1980 war es soweit: man stellte eine Senkung des Grundwasserspiegels fest. Man musste umdenken, so wurde 1989 das Leitungsnetz derart umgestellt, dass Regenwasser für die Toilettenspülung benutzt werden konnte. Weiter beschloss der Rat der Stadt eine finanzielle Unterstützung von privaten Regenwassernutzungsanlagen, um Trinkwasser einzusparen. Lag der durchschnittliche Wasserverbrauch 1982 noch bei 150l pro Tag, waren es 1992 nur noch 135l bei einem Bundesdurchschnitt von 145l pro Einwohner pro Tag.
Die Frage Woher kommt es? (siehe Kap. Zwei) sollte nun deutlich gemacht worden sein. Doch? Wohin geht es? Diese Frage beschäftigte die Stadtbevölkerung ebenfalls. 1852 war der Neue Graben zugeschüttet worden und Aborte, die direkt neben Trinkwasserbrunnen lagen mussten auch entsorgt werden um die Cholera einzudämmen. Man entschloss sich zu dem Bau von Sielen und die Abwässer unterirdisch und geschlossen zur Hase zu leiten. Nach und nach wurde daher die gesamte Stadt an ein unterirdisches Kanalsystem angeschlossen. So erreichte das Kanalnetz bereits 1876 eine Länge von11,232 km. Wohin aber mit den Abwässern aus den Sielen? Selbstverständlich in die Hase.
Die Entscheidung ein Klärwerk zu planen und zu bauen hatte eher ökonomische Gründe. Der wirtschaftliche Schaden durch die Flussverschmutzung war zu groß. Bereits 1901 plante man alle erfassten Fäkalien und Abwässer mittels eines Sammelkanals wieder in die Hase zu leiten, nachdem diese eine Kläranlage passiert hatten. Der Abwasserkanal war bereits 1903 fertiggestellt, mit dem Bau der Kläranlage wurde allerdings erst 1912 begonnen.

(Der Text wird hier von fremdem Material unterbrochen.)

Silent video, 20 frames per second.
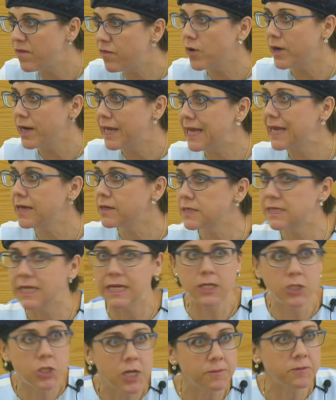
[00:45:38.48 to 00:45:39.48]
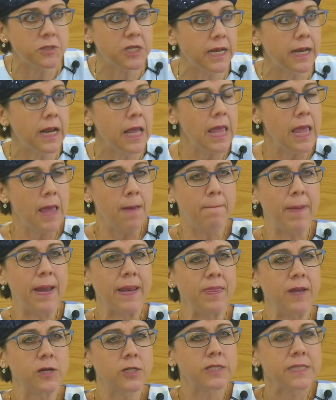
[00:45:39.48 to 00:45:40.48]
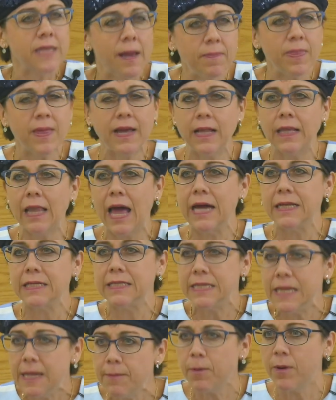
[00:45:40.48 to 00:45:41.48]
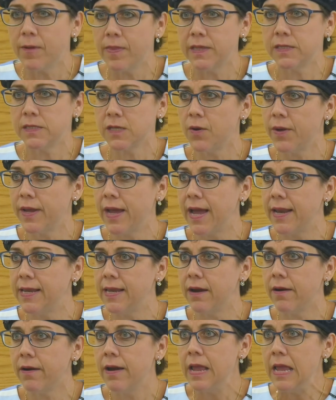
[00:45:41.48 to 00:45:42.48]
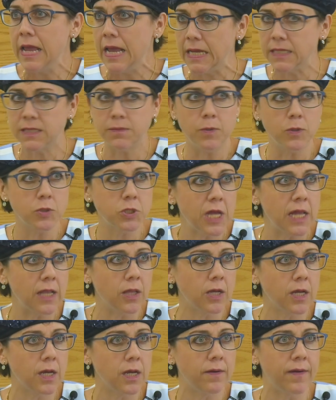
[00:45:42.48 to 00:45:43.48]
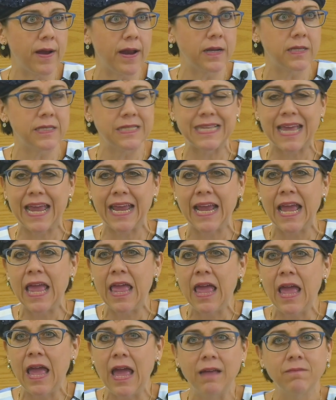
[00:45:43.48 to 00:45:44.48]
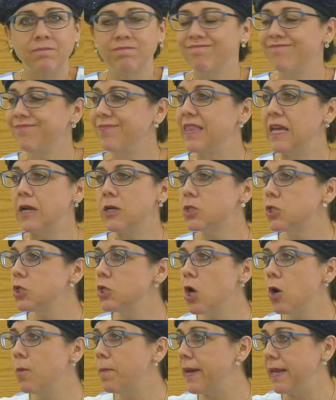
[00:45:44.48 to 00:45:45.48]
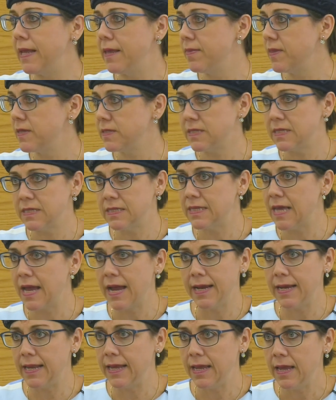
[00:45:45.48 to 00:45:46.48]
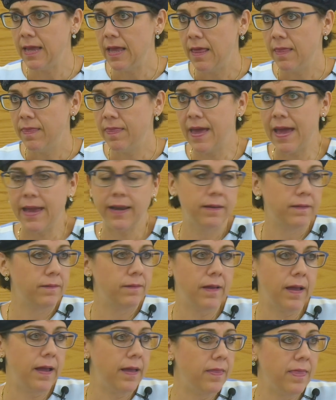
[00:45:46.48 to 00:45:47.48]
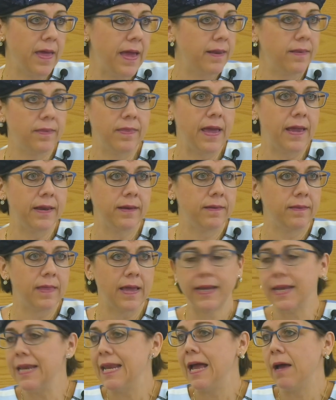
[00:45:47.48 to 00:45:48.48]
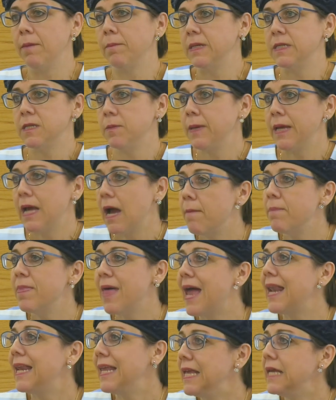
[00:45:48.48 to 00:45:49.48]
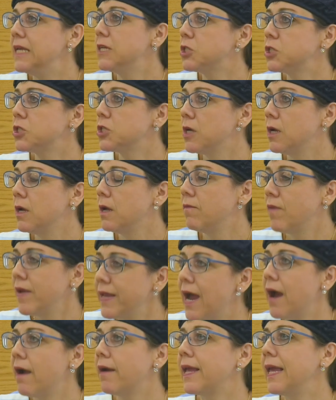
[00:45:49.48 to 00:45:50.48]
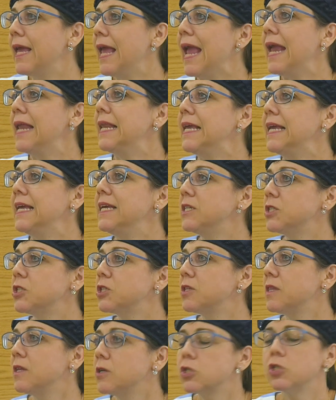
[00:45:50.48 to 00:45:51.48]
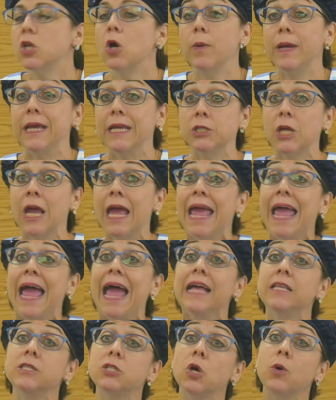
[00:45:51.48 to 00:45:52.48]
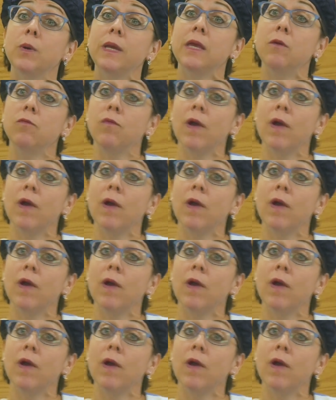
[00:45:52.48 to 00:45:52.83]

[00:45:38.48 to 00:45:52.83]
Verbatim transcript: before he kills the Egyptian, but there's something a lot deeper that's going on here. It's Moshe looking around and saying, there's nobody in this society that, that, that, that can help me to become that ish. Vayar ki ein ish, there's no ish. And so he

Aufgrund der starken Haseverschmutzung durch die Schinkeler Abwässer (diese wurden ungeklärt in die Hase geleitet, und zwar oberhalb des Stadtgebietes, so dass die Hase in der Stadt immer noch verdreckt war und stank) wurde die Frage der Eingemeindung 1907 zum ersten Male diskutiert und am 01.04.1914 durchgeführt. Noch bis in die 70er Jahre flossen allerdings im Widukindland ein kleiner Teil der Abwässer ungeklärt durch offene Gräben. Doch auch dies ist heutzutage beseitigt und auch das Klärwerk wurde über die Jahre immer weiter ausgebaut und vergrößert. Ich hoffe Ihnen einen kleinen Einblick über die Hase gegeben zu haben. Zu guter letzt folgt nun noch ein Stadtrundgang. Auch heute findet man noch Gebäude usw. aus der „alten“ Zeit. Mehrere „Zierbrunnen“ verschönen noch heute das Stadtbild, so wie der Brunnen am Vitihof, der Schäferbrunnen auf dem Gertrudenberg, der Ruwebrunnen am Markt oder der Figurenbrunnen an der Johanniskirche. Weiter ist ein Trinkwasserbrunnen an der Katharinenkirche zu bewundern. Die Osnabrücker Wasserwerke in Düstrup, Thiene und Wittfeld bieten immer wieder Besichtigungstage an. Neben diesen Sehenswürdigkeiten sind die Wasserhochbehälter auf dem Westerberg und in Lüstringen am Schledehausenerweg zu erwähnen. Auch an der Mindenerstrasse ist ein weiteres Gebäude zu entdecken, eine alte Pumpstation. Zu guter Letzt möchte ich noch die Trinkwasserquelle in Voxtrup, die Brüningquelle nennen. Abschließend noch das Freiluftörtchen am Ledenhof.